39

With the introduction of Dataset in version 10, Mathematica acquired a static type-checking subsystem. A fair number of dataset-related questions here on MSE concern the operation of that type subsystem. Recent examples include (88810) and (88503). The type system is discussed at length in (87479).

It can be difficult to sort out type-violations, ascending/descending operators, acceptable operator signatures, and so on. Is there a way to visualize the operation of the type system as an aid to understanding?

WReach
  • 68,832
  • 4
  • 164
  • 269

1 Answers1

40

This response defines a function called traceTypes which provides a quick-and-dirty visualization of type system operation. The function is somewhat fragile as it depends upon undocumented implementation details in version 10.2. Despite this fragility, it might be useful for study purposes as it handles many common type system use cases.

The code for the function can be found at the bottom of this post.

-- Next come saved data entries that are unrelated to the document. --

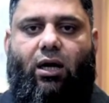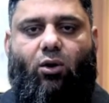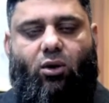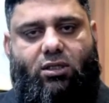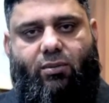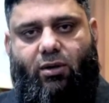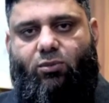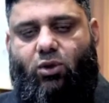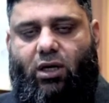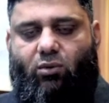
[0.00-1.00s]
और जब हम
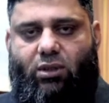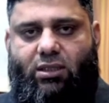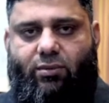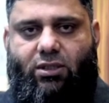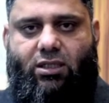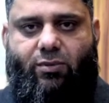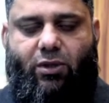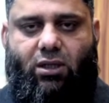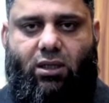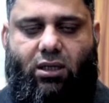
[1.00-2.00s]
जो है वो किसी भी चीज़
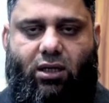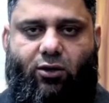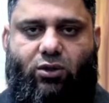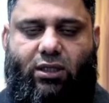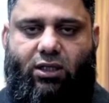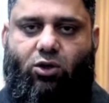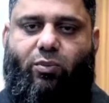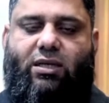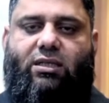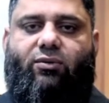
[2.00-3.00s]
पर खड़े हो जाते हैं और
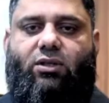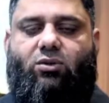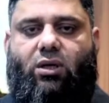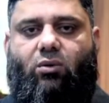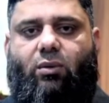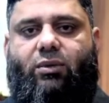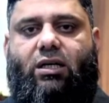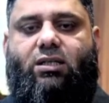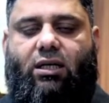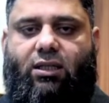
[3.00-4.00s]
पॉजिटिवली जो है वो हम डट
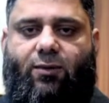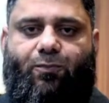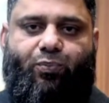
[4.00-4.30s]
जाते हैं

Here is a basic usage example, where we ask the type system to determine what would happen if we started with any value with the same type as {1, 2, 3} and then applied the operator Sort /* Reverse /* First:

traceTypes[{1, 2, 3}][Sort /* Reverse /* First]

traceTypes screenshot

The screenshot shows the basic features. The Operator column shows the original operator, along with the various suboperators. The Sig column shows whether the operator has any argument type signature rules. If we hover over a Y, a tooltip shows those rules. The A/D column indicates whether the operator is an ascending or descending operator (it presently does not identify mixed operators). Arg Types describes the input argument types for each operator. Result Type shows the final type produced by each operator.

So, reading the last row, we see that the First operator has two valid signatures, is an ascending operator, and will convert a 3-vector of integers into a scalar integer.

As a second example, consider what happens if we apply Map[#class&] to the Titanic data:

data = ExampleData[{"Dataset", "Titanic"}] // Normal;
traceTypes[data][Map[#class&]]

traceTypes screenshot

If we hover over the E data type for the class field, then we see that it is an enumeration of three values. The overall trace shows us that we reduce a list of 1309 "structs" to a list of 1309 enumeration values.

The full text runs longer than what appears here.